Record excerpts START
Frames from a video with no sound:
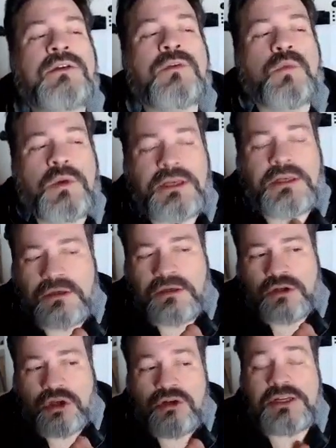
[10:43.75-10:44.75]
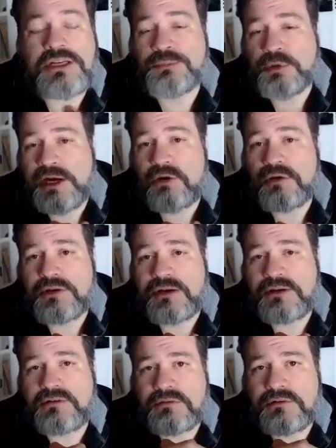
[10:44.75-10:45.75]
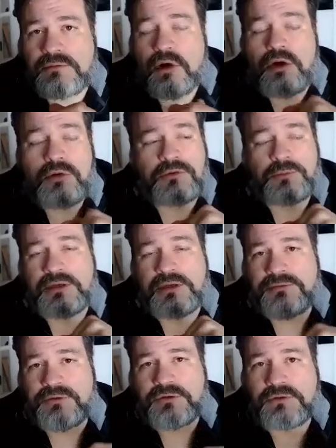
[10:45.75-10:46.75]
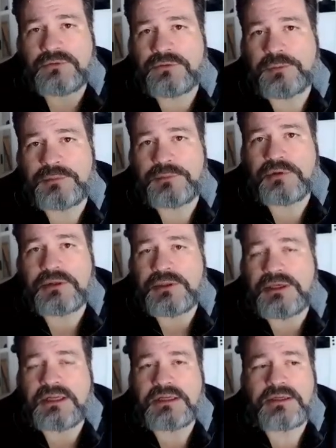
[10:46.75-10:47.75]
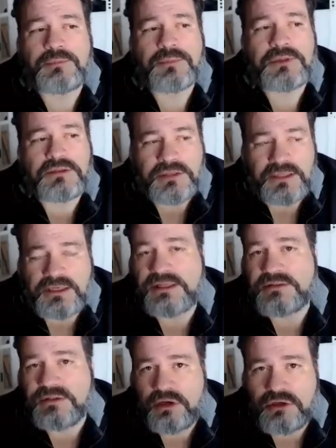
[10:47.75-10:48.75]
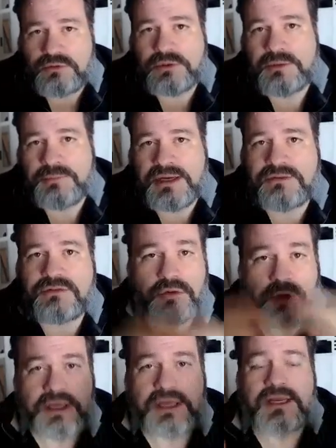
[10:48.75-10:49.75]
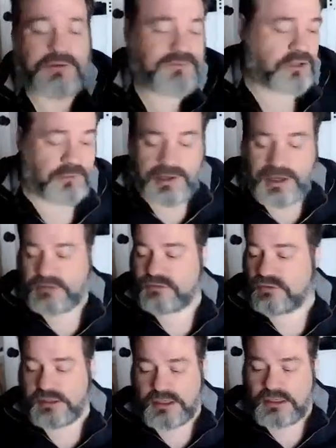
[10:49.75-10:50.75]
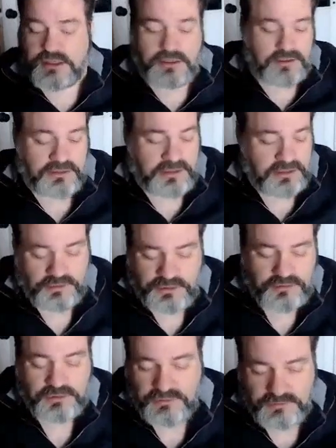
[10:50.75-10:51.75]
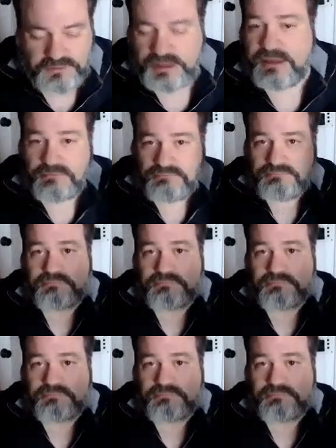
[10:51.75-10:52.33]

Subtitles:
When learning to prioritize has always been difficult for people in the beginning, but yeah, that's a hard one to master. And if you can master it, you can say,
Record excerpts END
Problem description: Retype exactly, and only, the lines from the one containing "[10:46.75-10:47.75]" through the end of the records above. Pictures stay out of the copy.

Answer area:
[10:46.75-10:47.75]
[10:47.75-10:48.75]
[10:48.75-10:49.75]
[10:49.75-10:50.75]
[10:50.75-10:51.75]
[10:51.75-10:52.33]

Subtitles:
When learning to prioritize has always been difficult for people in the beginning, but yeah, that's a hard one to master. And if you can master it, you can say,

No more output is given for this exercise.